╭──
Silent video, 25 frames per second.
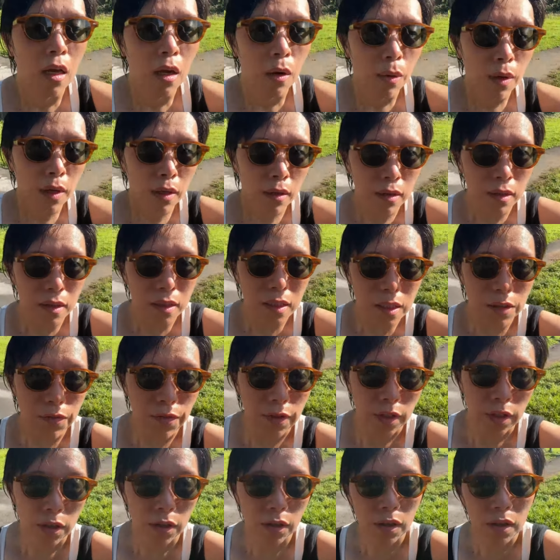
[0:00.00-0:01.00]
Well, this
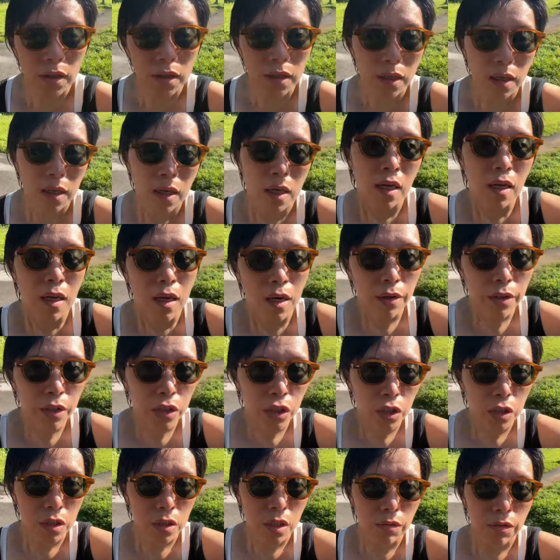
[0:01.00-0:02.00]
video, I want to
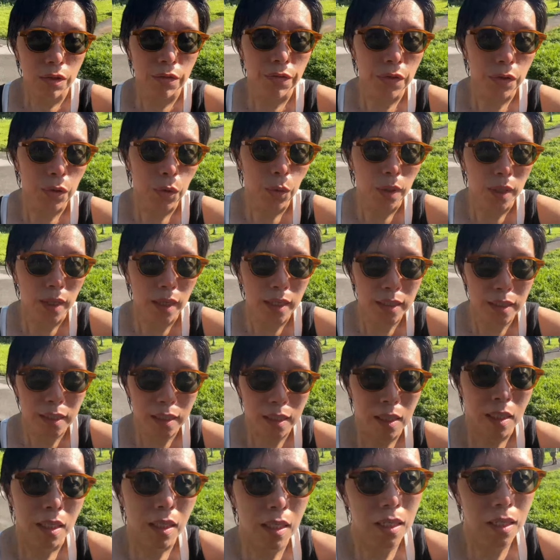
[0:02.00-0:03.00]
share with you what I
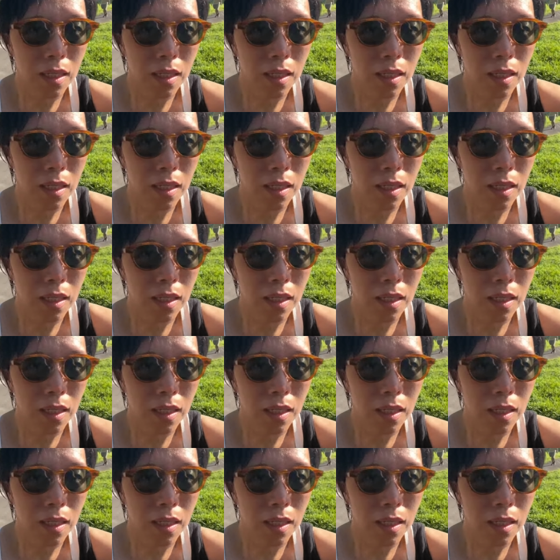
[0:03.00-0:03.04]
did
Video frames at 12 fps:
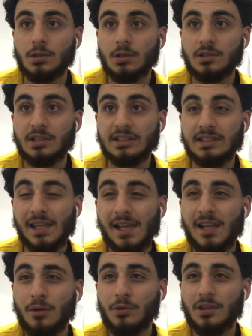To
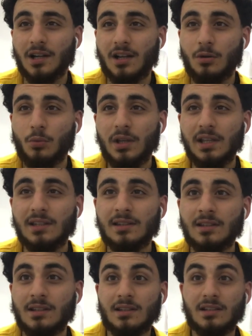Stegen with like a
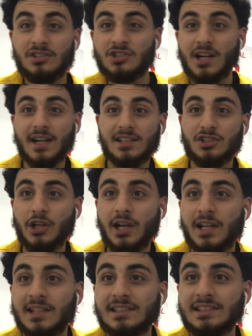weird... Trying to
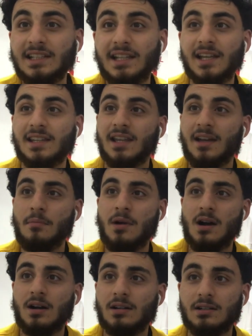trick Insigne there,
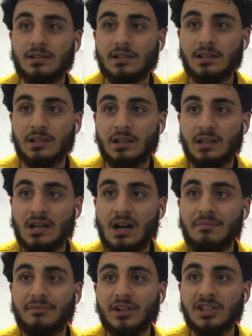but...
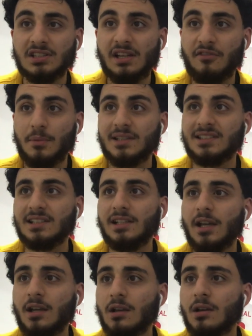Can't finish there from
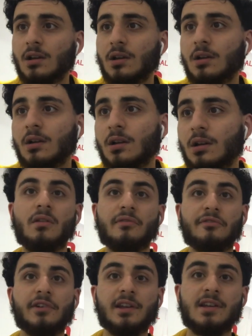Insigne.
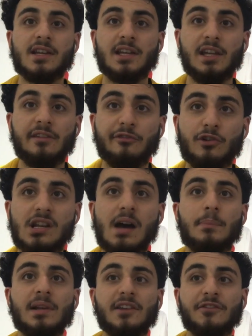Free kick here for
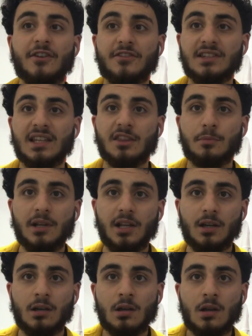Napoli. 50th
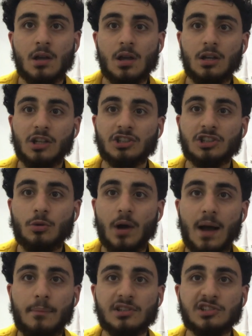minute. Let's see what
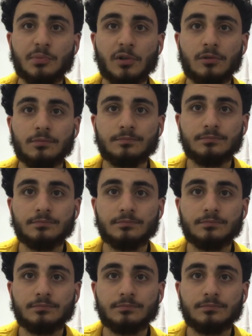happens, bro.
╰──
[WORK ITEM] Before copying, set the pictures aside; then reproduce each entry above exactly.

[REPLY TO THE EXERCISE]
Silent video, 25 frames per second.
[0:00.00-0:01.00]
Well, this
[0:01.00-0:02.00]
video, I want to
[0:02.00-0:03.00]
share with you what I
[0:03.00-0:03.04]
did
Video frames at 12 fps:
To
Stegen with like a
weird... Trying to
trick Insigne there,
but...
Can't finish there from
Insigne.
Free kick here for
Napoli. 50th
minute. Let's see what
happens, bro.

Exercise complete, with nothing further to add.